Jakarta – Direktur Eksekutif Maarif Institute, Muhammad Abdullah Darraz menyatakan, faktor teologis dalam kemunculan aksi terorisme khususnya yang terjadi di Indonesia, memiliki peran yang krusial.
Dikatakan, dalam menangkal penyebaran paham terorisme di Indonesia, dibutuhkan reformulasi pemahaman ajaran keagamaan yang mampu menunjukkan bahwa doktrin Islam jauh dari kekerasan.
“Yang paling sering disalahgunakan adalah dalam memahami jihad. Pada akhirnya ayat-ayat Al Quran dijadikan alat legitimasi untuk melakukan kekerasan,” kata Abdullah.

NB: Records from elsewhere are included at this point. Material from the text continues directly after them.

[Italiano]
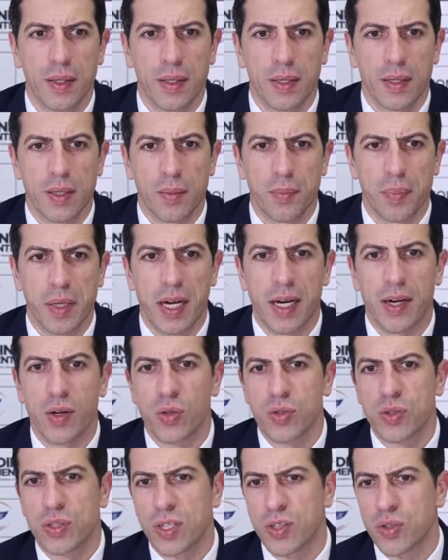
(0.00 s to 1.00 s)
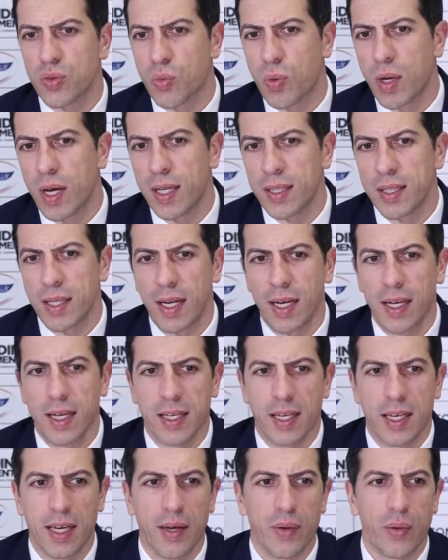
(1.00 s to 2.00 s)
eh, per la nostra squadra, è
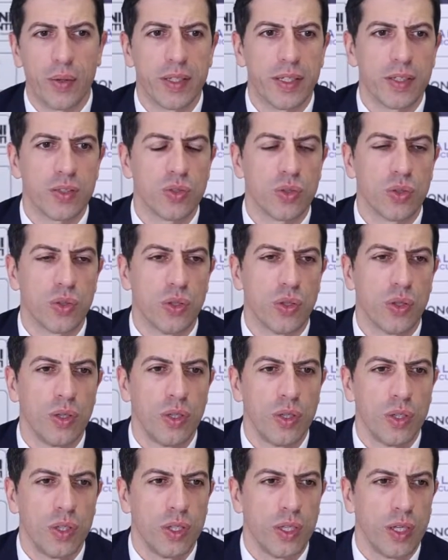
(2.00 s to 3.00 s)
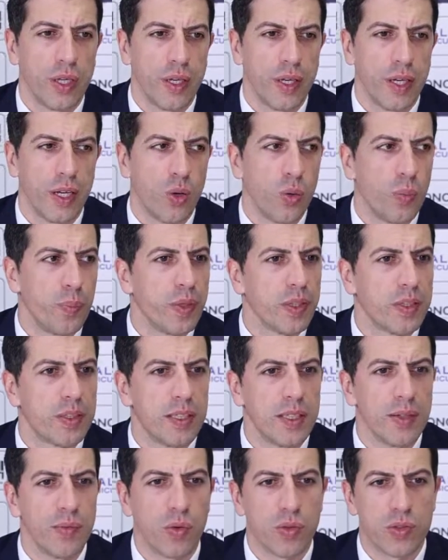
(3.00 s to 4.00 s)
chiaro adesso eh,
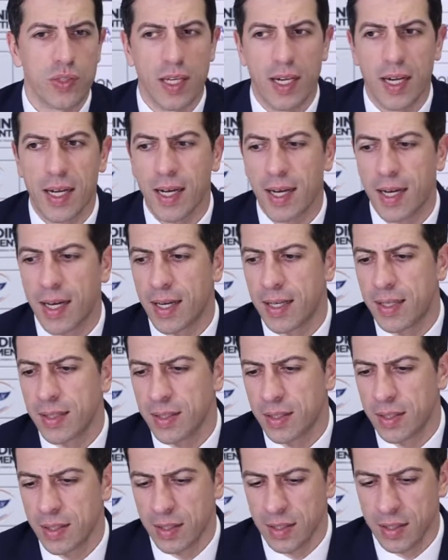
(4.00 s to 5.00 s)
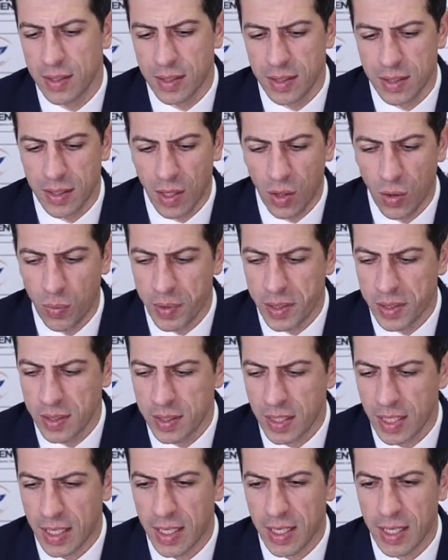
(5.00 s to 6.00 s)
l'obiettivo sarà eh,
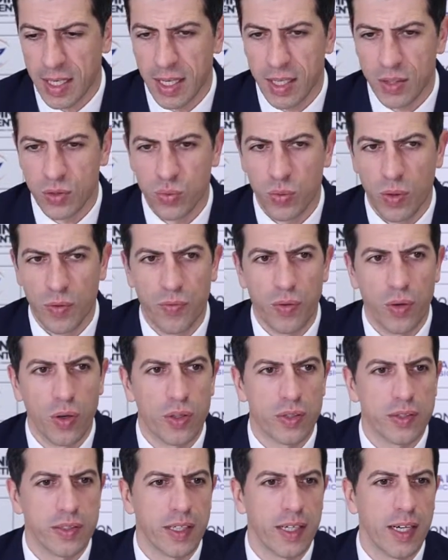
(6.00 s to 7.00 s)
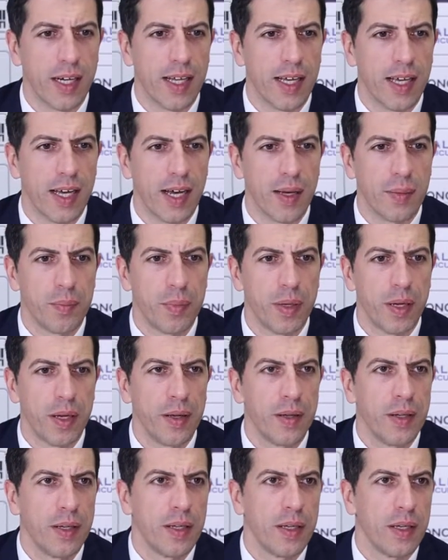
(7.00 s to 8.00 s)
aumentare la sua forza nelle
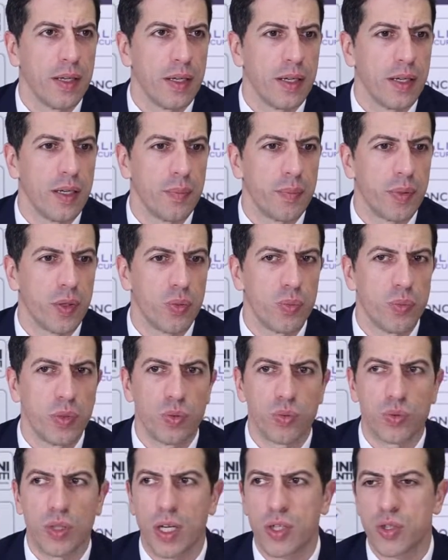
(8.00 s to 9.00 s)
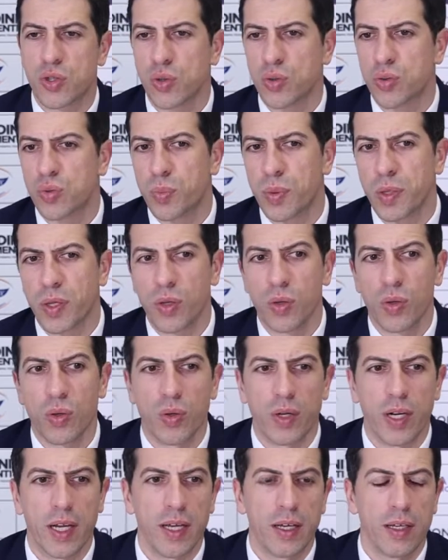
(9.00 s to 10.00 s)
gambe per un minutaggio
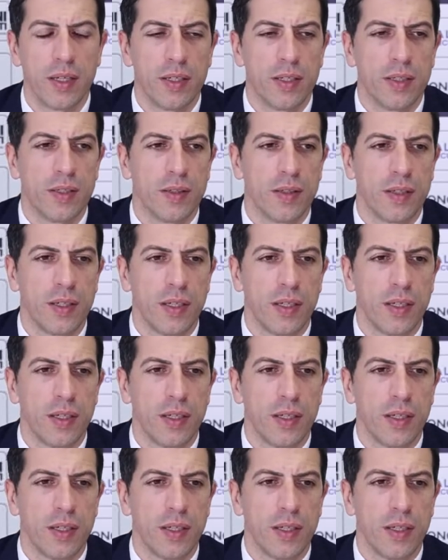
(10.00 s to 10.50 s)
superiore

Dia mengatakan itu dalam acara peluncuran buku Reformulasi Ajaran Islam: Jihad, Khilafah, dan Terorisme di Gedung Pusat Dakwah Muhammadiyah, Menteng, Jakarta Pusat, Kamis (16/3/2017) malam.

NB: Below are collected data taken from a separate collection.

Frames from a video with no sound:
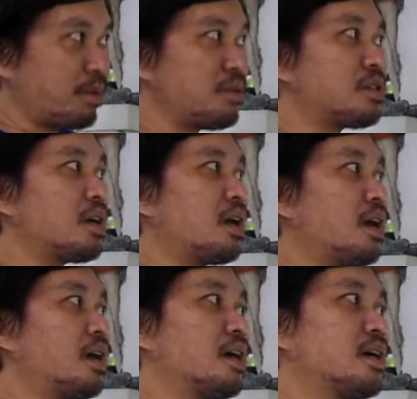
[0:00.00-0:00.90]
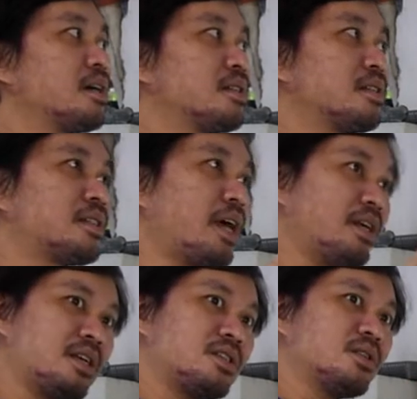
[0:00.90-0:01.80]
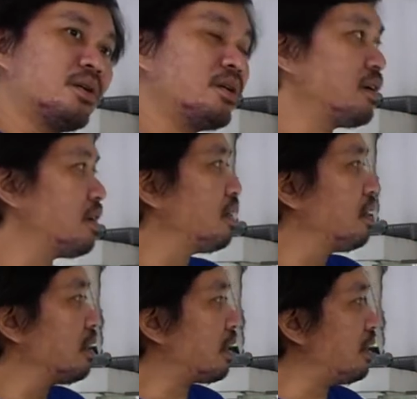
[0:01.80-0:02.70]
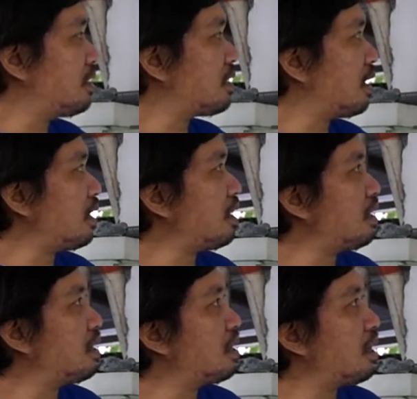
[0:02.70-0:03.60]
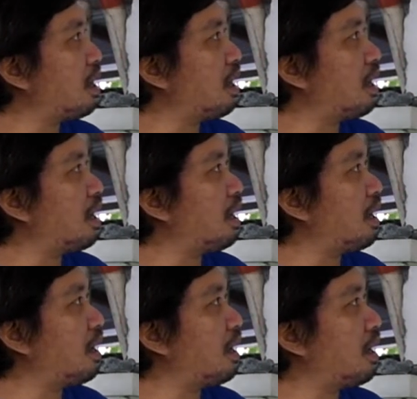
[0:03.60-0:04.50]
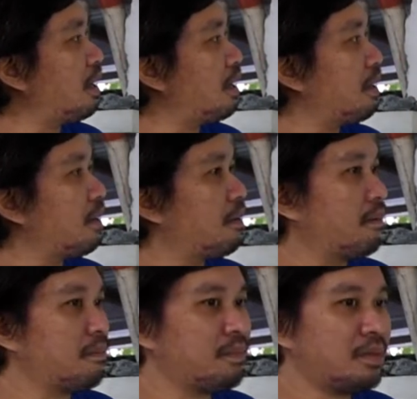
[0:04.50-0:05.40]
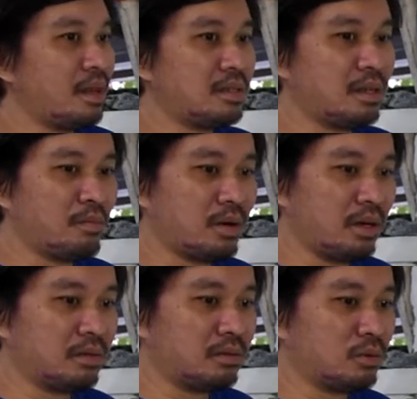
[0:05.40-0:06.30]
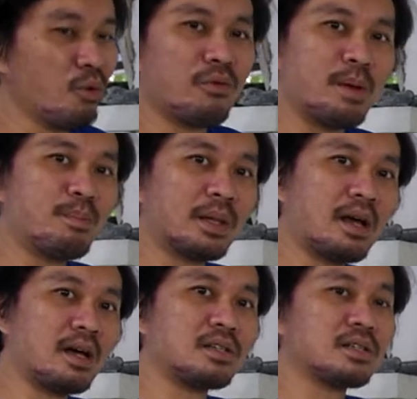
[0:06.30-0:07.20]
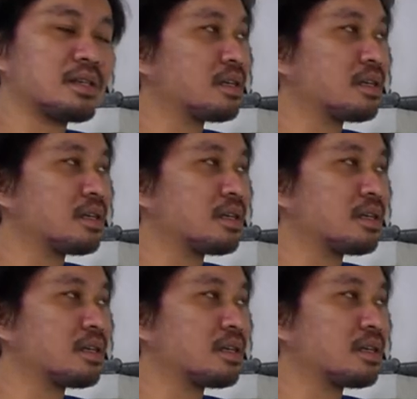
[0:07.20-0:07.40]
po sa sizes no kani siya uh, nasa murag 2.5 pataas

Menurutnya, diperlukan kontra pemahaman atas manipulasi ayat-ayat Al Quran untuk tujuan kekerasan. Apalagi saat ini paham radikalisme dan terorisme sudah merambah ke dunia pendidikan formal.
Di beberapa sekolah dan kampus, Abdullah melihat beberapa buku berisikan ajaran yang memperbolehkan untuk bertindak radikal, bahkan berujung pada tindakan terorisme.

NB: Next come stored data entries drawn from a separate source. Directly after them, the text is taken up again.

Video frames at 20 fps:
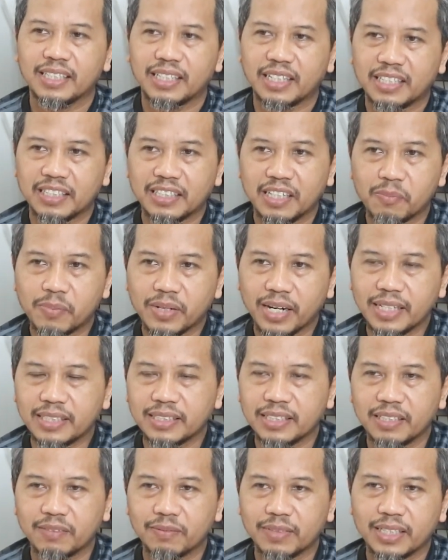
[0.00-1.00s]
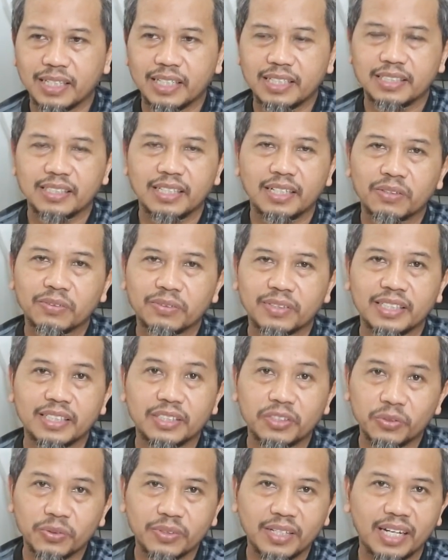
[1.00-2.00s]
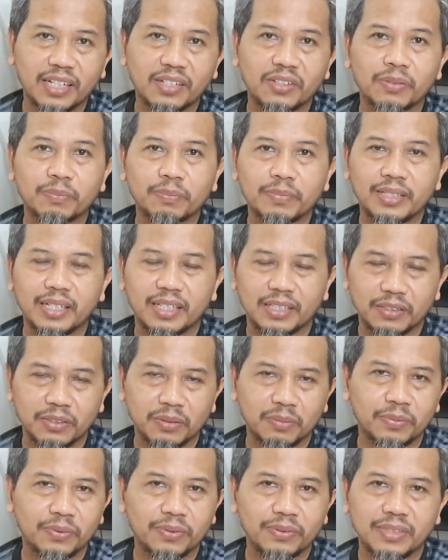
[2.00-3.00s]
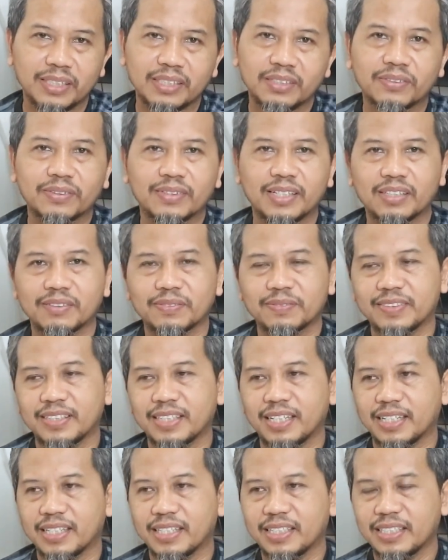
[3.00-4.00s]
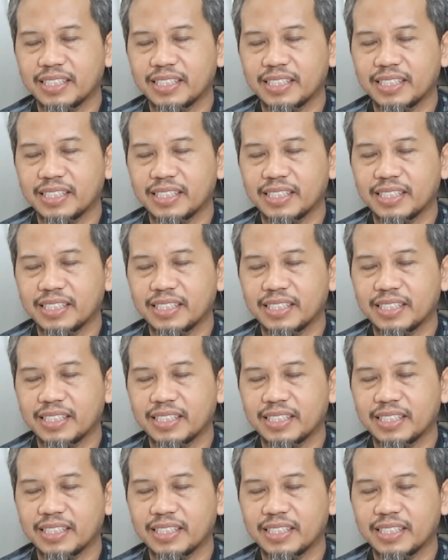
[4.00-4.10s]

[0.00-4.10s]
karena nggak berhasil maka dia rugi jutaan rupiah atau puluhan juta rupiah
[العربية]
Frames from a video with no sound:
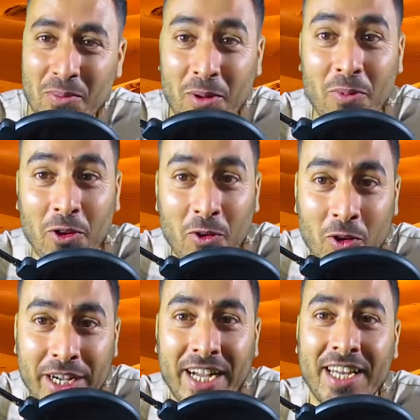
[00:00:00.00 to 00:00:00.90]

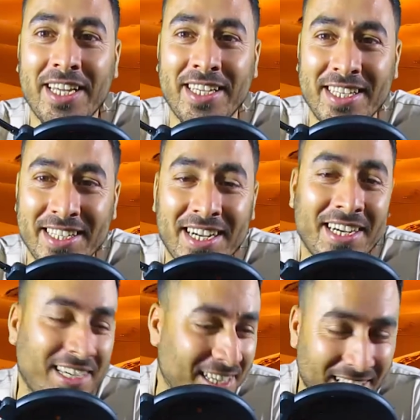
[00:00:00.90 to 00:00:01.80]
مبروك علينا
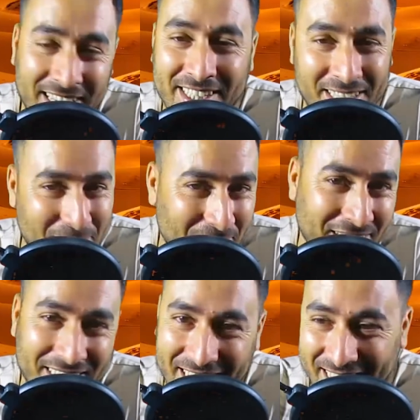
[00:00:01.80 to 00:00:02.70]
هذه
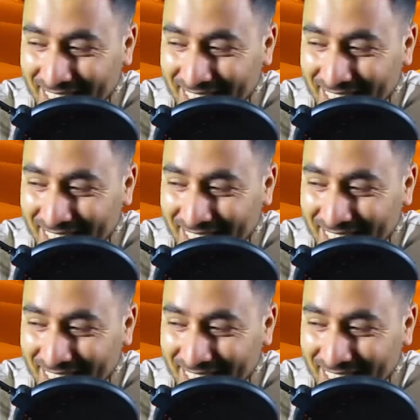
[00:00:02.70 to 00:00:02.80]
البداية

Menanggapi hal pernyataan Abdullah, Komisaris Utama Kelompok Penerbit Mizan, Abdillah Toha, menyatakan bahwa munculnya kelompok-kelompok radikal dan teroris disebabkan oleh pemahaman ajaran Islam yang tidak toleran.
Dia mencontohkan sikap para ulama terdahulu dalam menyikapi perbedaan pemikiran. Mereka selalu menghormati satu sama lain dan tidak memperuncing perbedaan sikap keagamaan ke akar rumput.
“Makanya khas ulama terdahulu saat menyampaikan pandangan keagamaan selalu diakhiri dengan kata-kata ‘Allahu’alam’, hanya Tuhan yang tahu,” kata Abdillah Toha.